What you should do:
Write out the line that holds "[00:23:53.64 to 00:23:54.68]" together with every line that follows it to the end of the material below, exactly. Omit the pictures.

Data for analysis:

++++++++++

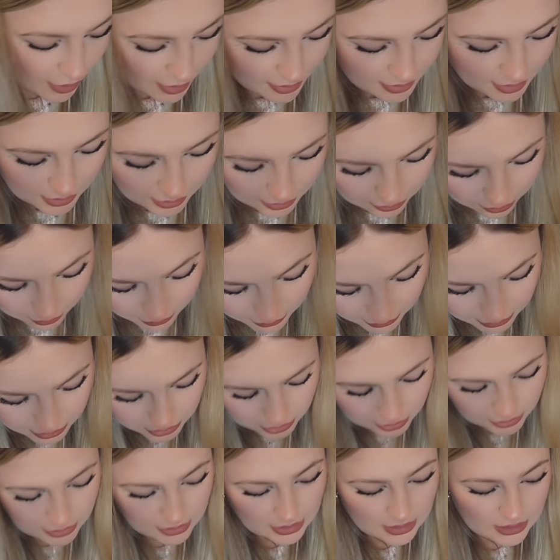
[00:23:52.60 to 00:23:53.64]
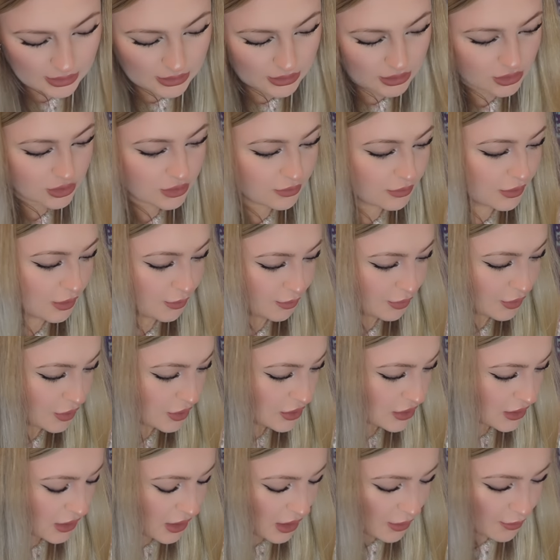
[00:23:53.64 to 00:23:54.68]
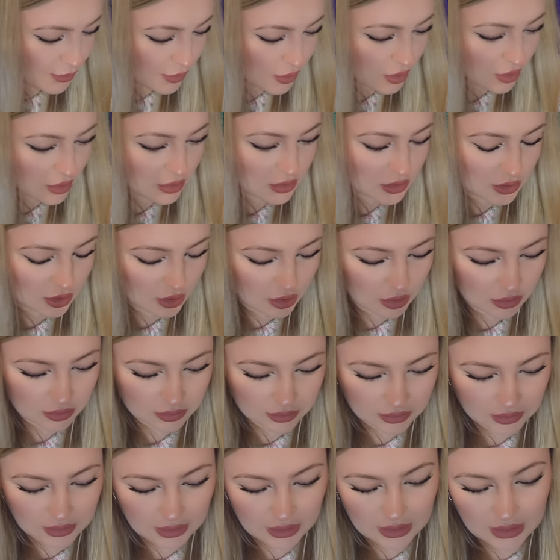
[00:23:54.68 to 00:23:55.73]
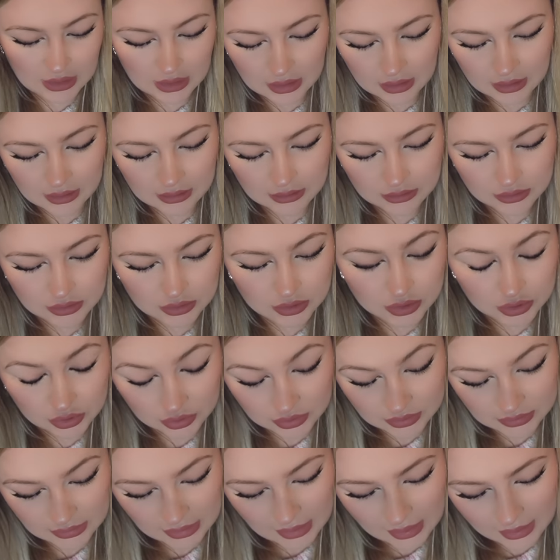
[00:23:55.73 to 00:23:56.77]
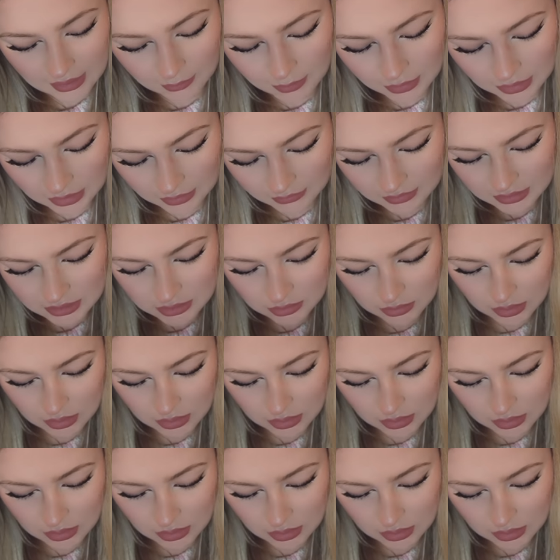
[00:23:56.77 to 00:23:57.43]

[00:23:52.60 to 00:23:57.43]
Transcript: And then I'll quickly show you guys some of the books that I bought on the Sunday, I believe this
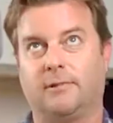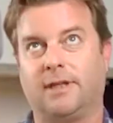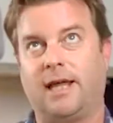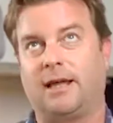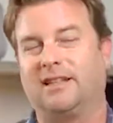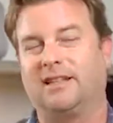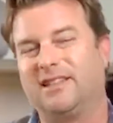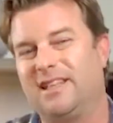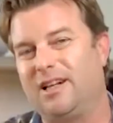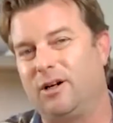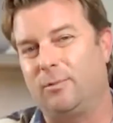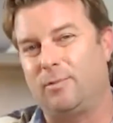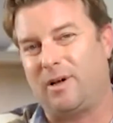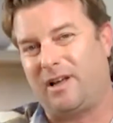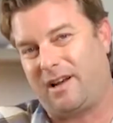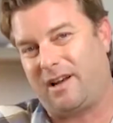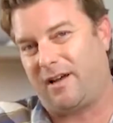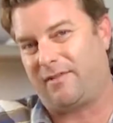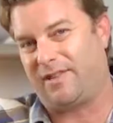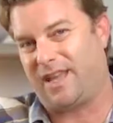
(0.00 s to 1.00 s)
let a little
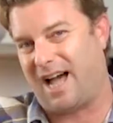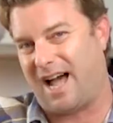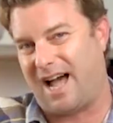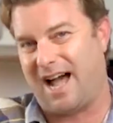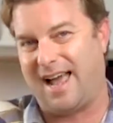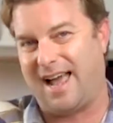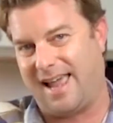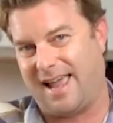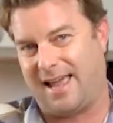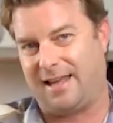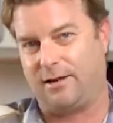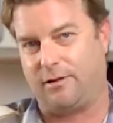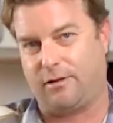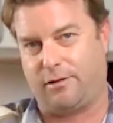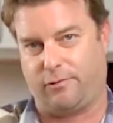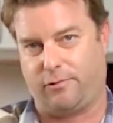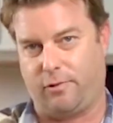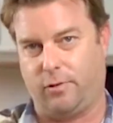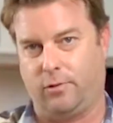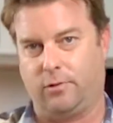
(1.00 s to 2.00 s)
bit of the high end
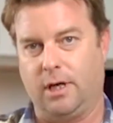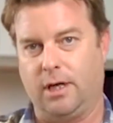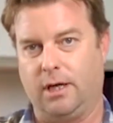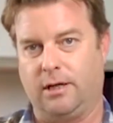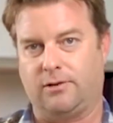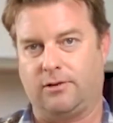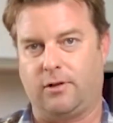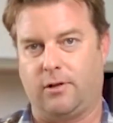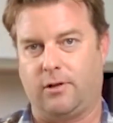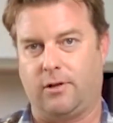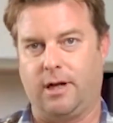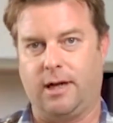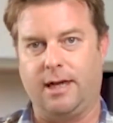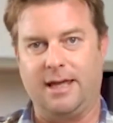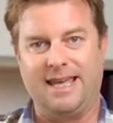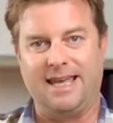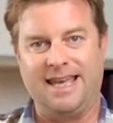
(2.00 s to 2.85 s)
through. So the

++++++++++

Reply:
[00:23:53.64 to 00:23:54.68]
[00:23:54.68 to 00:23:55.73]
[00:23:55.73 to 00:23:56.77]
[00:23:56.77 to 00:23:57.43]

[00:23:52.60 to 00:23:57.43]
Transcript: And then I'll quickly show you guys some of the books that I bought on the Sunday, I believe this
(0.00 s to 1.00 s)
let a little
(1.00 s to 2.00 s)
bit of the high end
(2.00 s to 2.85 s)
through. So the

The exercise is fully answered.